TOON: A New Format With Interesting Ideas (and a Few Sharp Edges)

TOON: A New Format With Interesting Ideas (and a Few Sharp Edges)

A new data format that could replace CSV and JSON.

Two weeks ago, we talked about how something as simple as an empty field in a CSV can carry very different meanings — and how those differences quietly affect everything downstream.

Right on cue, a new data format appeared in the developer world and sparked a surprising amount of discussion.

It’s called TOON — Token-Oriented Object Notation.
A compact hybrid of YAML- and CSV-style syntax, designed to be both human-readable and lean enough that an LLM can parse it with fewer tokens.

It’s an unusual motivation, but the idea itself is worth taking seriously:
A concise, readable format that could, in theory, replace JSON.

Let’s look at what TOON gets right, where it becomes fuzzy, and why its stated purpose raises questions.


Where TOON Is Actually Quite Appealing

There’s a real itch here: JSON is reliable but verbose. YAML is flexible but sometimes too implicit. TOON aims for a middle ground:

  • Arrays use CSV-like lists
  • Objects look like simplified YAML
  • Quoting is optional but defined
  • The format stays visually compact
  • It round-trips cleanly to JSON

And importantly:
TOON formally defines booleans and nulls, avoiding the ambiguity that plagues CSV.
Quoted values are strings.
Unquoted true|false|null become actual booleans or null.
Everything else unquoted is treated as a string (or a number if it clearly looks like one).

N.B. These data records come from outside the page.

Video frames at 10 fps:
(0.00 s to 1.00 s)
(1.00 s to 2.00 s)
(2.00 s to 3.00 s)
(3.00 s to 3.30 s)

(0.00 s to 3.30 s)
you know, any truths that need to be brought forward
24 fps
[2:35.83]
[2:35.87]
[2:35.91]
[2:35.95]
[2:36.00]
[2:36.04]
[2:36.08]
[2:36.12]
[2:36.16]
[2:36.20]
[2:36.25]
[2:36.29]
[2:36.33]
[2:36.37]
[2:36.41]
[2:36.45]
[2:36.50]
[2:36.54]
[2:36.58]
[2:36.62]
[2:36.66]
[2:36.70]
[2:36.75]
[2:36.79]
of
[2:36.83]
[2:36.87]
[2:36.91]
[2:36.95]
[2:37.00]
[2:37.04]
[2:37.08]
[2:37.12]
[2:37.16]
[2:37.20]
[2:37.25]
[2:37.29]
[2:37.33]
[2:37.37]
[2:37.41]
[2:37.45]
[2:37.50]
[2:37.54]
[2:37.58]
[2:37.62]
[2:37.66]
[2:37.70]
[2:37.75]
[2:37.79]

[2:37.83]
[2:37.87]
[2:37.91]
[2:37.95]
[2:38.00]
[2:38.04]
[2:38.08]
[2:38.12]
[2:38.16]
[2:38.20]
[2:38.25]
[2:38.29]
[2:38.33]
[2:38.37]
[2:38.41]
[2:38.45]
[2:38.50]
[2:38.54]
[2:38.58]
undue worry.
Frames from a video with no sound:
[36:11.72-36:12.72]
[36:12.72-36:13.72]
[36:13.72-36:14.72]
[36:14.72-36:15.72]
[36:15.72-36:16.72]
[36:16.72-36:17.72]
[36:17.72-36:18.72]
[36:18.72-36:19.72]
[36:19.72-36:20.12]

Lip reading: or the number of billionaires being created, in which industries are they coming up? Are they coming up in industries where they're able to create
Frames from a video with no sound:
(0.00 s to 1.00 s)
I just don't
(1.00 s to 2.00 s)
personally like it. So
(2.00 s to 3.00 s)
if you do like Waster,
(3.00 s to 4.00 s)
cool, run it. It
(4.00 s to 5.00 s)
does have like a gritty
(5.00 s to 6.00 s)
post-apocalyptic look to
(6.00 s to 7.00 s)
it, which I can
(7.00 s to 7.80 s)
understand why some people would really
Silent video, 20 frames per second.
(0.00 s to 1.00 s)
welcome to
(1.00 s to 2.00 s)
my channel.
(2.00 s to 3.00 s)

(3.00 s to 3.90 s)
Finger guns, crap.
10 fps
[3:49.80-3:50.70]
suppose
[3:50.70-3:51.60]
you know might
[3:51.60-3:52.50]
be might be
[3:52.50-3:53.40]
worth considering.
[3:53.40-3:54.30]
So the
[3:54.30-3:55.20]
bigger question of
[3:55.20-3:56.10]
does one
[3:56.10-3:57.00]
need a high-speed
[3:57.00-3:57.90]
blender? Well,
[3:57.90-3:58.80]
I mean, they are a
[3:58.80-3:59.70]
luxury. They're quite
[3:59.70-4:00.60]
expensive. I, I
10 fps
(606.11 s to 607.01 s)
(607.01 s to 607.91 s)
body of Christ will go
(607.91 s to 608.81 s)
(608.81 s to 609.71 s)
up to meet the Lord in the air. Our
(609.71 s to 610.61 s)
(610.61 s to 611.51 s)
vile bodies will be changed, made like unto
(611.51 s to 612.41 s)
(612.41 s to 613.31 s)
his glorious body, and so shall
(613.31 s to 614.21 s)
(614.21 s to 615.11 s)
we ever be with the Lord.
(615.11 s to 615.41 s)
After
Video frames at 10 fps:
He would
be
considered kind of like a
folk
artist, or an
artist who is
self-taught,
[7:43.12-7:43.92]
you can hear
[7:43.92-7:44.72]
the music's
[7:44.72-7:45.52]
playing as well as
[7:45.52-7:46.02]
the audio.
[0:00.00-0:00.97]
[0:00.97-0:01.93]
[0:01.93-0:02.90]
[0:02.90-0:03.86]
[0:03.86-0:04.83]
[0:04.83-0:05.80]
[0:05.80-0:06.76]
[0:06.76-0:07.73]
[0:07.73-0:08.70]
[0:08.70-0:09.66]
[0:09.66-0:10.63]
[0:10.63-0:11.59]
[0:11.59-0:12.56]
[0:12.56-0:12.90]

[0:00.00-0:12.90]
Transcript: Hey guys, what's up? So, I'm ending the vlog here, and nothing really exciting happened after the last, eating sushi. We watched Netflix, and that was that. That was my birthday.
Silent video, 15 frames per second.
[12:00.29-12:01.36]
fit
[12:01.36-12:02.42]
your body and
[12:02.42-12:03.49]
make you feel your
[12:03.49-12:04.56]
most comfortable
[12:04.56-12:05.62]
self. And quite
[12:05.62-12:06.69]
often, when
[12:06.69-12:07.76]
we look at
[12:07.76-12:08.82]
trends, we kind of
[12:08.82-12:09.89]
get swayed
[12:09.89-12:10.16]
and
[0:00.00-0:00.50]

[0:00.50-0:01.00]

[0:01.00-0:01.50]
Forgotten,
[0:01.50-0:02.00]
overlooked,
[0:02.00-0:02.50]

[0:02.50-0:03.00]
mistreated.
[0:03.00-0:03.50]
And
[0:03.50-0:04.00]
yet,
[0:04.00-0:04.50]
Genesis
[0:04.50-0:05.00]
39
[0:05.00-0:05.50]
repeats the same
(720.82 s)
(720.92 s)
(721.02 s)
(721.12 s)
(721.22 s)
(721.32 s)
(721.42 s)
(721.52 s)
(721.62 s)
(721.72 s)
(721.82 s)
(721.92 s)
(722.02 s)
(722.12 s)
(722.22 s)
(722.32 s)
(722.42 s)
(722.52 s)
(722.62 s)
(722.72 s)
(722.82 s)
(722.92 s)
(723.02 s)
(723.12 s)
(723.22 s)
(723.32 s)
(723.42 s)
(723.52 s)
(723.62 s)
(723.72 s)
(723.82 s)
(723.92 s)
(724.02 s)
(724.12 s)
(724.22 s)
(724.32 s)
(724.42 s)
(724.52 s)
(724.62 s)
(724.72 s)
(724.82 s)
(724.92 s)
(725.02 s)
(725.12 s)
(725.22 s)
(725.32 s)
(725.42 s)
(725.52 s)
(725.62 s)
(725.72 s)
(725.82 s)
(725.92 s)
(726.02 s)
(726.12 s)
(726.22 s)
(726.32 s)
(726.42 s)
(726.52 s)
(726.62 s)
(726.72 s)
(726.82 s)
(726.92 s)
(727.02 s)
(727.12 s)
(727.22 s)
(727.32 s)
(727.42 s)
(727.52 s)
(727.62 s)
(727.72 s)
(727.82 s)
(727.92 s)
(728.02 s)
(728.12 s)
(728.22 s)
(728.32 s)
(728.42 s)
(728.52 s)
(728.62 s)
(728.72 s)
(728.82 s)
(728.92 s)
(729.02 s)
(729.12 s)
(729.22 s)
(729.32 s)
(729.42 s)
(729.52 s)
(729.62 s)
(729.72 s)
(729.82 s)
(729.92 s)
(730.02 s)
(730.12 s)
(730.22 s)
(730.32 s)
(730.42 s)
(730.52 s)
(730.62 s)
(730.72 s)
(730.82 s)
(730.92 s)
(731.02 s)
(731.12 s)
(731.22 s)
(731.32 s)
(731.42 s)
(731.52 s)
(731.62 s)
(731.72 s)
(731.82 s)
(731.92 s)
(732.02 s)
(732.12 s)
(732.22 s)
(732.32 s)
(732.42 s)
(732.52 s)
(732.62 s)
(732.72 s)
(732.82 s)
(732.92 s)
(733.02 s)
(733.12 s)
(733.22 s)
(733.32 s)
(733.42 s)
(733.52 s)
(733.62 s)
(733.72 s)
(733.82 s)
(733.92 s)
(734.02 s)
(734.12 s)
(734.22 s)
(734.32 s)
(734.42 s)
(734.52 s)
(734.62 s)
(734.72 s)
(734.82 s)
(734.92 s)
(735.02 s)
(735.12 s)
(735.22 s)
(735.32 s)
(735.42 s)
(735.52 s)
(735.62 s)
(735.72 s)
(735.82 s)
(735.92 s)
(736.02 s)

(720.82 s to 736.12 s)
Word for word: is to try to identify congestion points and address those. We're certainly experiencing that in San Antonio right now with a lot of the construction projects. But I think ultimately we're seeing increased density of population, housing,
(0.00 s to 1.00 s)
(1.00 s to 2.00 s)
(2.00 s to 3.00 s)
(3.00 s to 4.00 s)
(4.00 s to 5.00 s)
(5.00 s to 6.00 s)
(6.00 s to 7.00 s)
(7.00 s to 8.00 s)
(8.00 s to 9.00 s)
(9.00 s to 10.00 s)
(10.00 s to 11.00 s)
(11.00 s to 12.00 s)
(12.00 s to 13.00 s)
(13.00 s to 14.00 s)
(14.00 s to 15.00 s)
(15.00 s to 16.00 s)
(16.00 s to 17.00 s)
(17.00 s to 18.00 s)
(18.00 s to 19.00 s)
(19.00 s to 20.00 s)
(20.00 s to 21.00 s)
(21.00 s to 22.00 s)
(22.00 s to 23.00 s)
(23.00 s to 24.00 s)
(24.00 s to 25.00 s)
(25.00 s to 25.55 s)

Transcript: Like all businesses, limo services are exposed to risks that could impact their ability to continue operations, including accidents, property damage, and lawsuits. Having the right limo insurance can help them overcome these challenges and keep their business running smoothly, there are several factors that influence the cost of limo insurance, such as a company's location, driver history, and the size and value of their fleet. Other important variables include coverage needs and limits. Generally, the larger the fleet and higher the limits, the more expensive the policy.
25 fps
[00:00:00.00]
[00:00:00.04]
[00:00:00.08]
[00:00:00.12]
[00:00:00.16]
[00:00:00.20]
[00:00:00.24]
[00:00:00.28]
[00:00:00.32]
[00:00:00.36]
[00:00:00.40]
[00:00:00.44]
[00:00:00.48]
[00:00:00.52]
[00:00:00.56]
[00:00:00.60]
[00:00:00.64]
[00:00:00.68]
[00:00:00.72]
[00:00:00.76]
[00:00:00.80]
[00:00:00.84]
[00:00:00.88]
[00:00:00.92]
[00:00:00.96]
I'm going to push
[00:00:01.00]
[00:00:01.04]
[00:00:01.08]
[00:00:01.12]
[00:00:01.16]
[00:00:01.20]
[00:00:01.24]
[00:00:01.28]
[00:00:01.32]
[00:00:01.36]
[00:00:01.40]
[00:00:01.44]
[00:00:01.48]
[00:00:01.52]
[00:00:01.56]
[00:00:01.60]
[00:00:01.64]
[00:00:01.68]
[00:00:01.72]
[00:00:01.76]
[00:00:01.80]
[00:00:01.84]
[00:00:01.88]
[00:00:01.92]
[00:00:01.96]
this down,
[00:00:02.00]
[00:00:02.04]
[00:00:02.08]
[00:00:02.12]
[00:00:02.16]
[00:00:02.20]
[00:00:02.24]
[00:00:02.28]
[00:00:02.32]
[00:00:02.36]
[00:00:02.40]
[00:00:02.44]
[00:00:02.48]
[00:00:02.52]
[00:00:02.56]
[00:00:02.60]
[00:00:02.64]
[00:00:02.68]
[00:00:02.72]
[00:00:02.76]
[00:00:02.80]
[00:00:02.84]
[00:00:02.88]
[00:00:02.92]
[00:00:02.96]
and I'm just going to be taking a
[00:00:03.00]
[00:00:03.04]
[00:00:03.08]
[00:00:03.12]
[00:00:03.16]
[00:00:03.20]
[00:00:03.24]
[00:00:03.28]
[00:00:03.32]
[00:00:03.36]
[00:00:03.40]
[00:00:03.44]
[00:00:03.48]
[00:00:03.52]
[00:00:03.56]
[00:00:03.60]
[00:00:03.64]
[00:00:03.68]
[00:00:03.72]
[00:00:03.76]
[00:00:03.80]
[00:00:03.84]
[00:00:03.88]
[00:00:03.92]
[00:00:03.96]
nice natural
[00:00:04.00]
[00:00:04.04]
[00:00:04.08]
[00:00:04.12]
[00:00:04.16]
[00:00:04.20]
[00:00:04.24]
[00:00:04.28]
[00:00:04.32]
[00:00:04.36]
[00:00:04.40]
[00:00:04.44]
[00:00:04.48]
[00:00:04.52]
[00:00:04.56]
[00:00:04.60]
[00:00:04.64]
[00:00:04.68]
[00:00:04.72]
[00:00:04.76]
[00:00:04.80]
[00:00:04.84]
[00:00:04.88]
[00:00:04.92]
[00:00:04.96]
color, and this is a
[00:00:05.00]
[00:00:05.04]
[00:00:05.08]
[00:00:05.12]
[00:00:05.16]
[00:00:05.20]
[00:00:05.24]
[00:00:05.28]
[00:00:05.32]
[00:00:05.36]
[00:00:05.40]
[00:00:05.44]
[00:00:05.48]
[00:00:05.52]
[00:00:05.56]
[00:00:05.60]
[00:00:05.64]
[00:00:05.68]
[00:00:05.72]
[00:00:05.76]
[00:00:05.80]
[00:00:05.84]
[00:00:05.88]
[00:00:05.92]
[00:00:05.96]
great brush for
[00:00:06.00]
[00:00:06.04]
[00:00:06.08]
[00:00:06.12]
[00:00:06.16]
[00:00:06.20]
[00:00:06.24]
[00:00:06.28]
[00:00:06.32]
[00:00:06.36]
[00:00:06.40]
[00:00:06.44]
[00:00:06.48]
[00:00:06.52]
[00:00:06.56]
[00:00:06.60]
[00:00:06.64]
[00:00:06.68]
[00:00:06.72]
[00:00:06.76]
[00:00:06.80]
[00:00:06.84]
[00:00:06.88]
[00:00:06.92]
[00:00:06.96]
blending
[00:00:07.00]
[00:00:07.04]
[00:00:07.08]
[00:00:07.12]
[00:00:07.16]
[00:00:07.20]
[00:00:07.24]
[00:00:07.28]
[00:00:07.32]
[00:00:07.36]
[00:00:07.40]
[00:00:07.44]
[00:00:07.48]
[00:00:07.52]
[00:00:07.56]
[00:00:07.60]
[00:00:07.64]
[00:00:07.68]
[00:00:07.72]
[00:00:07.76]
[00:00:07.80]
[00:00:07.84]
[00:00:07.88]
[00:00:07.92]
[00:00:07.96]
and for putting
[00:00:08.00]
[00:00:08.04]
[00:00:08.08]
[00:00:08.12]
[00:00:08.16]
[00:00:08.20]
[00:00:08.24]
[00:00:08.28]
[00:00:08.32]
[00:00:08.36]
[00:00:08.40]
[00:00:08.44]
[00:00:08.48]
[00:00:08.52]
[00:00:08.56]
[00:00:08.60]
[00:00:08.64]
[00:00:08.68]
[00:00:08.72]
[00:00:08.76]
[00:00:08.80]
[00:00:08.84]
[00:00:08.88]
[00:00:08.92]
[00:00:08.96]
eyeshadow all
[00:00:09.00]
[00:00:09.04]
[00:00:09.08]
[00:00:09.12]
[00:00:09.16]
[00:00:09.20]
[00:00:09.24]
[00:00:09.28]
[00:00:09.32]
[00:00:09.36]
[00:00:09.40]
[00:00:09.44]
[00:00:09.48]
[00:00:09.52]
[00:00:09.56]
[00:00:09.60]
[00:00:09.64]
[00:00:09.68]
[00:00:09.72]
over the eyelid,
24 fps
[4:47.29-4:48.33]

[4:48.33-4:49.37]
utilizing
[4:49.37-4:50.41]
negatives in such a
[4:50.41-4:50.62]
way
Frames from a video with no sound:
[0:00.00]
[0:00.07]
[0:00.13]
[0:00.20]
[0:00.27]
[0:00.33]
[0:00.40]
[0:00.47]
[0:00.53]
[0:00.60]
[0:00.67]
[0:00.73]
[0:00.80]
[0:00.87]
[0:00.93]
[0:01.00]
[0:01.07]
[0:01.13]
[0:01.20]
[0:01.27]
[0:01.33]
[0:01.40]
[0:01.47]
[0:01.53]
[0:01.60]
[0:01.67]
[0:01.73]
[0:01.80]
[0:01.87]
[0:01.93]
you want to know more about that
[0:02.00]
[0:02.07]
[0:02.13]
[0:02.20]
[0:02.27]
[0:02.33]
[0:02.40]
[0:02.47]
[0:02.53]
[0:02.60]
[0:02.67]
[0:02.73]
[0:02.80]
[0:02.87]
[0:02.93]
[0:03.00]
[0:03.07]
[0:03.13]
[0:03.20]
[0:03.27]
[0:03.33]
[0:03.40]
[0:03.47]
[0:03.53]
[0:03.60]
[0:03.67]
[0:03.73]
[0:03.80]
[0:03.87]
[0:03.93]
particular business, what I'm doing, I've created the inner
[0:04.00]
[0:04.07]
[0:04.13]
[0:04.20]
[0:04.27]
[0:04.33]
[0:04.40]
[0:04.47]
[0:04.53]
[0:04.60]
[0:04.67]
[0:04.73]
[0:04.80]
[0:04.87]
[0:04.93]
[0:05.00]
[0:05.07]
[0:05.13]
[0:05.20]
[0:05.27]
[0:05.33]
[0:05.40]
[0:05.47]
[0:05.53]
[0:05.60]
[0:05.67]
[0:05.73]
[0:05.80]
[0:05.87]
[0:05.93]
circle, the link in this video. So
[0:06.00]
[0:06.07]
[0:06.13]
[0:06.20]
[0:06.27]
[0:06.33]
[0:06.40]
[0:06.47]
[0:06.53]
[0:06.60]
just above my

Not perfect, but at least the rules are written down — which is more than can be said for many “simple” formats we use every day.


Where Things Get Less Comfortable

1. Similar values can end up with different types

Consider this TOON definition of an array with three items:
values[3]: true,null,none

This becomes:

  • true → boolean
  • null → the null value
  • none → string "none"

Visually, all three entries look parallel. They’re not.
It’s easy to imagine this surprises someone later in the pipeline.

The choice makes sense if your priority is token minimalism, but it introduces type uncertainty in places where human readers expect clarity.

2. Whitespace rules in arrays are underspecified

TOON is intentionally lightweight, but whitespace handling in comma-separated lists is only vaguely described. Different implementations may interpret it differently — exactly the kind of grey zone that eventually becomes a compatibility issue. Neither of these problems is fatal. But they are the kind of early friction points that show a format is still settling.

Perhaps this is just my perspective as someone who has built a CSV parser. I’ve seen firsthand how much trouble vague whitespace rules can cause. I wish CSV had nailed this down better — and so I miss that TOON doesn’t define it more clearly from the start.


The Motivation: A New Format for LLMs?

This is the part that invites a raised eyebrow.

TOON’s headline goal is to reduce the number of tokens an LLM needs to “read” structured data. The project even includes accuracy benchmarks:

  • TOON extraction accuracy: 73.9%
  • JSON extraction accuracy: 69.7%

A measurable improvement — but still far from the reliability anyone would expect from a production workflow. Parsing errors in one out of four fields is not something you can build serious logic on.

If the real goal is to give LLMs access to structured data, creating a new serialization format may not be the most robust path.

We already have a more dependable option: MCP, which gives models controlled access to actual data sources without relying on ad-hoc parsing.

In that context, TOON feels less like a necessary invention and more like an interesting experiment that caught momentary attention.


Should You Use TOON Today?

Short answer: Probably not yet.

Longer answer:

  • If your data flow works with CSV, keep using CSV.
  • If you need well-structured, widely supported interchange, JSON remains the safe default.
  • If your goal is to provide real data to an LLM, MCP is the tool designed for that job.
  • And if you’re tempted by TOON because of the star count — wait a moment. New formats need time to prove themselves.

TOON is promising. It’s readable. It introduces some thoughtful ideas. But the use case that inspired it isn’t urgent enough to justify switching existing pipelines, and the specification still has some minor gaps.

It’s worth watching — not rushing into.

Thanks for reading,
Stefan

🧮 The Missing Number

18,600 – The number of GitHub stars the TOON project has earned so far.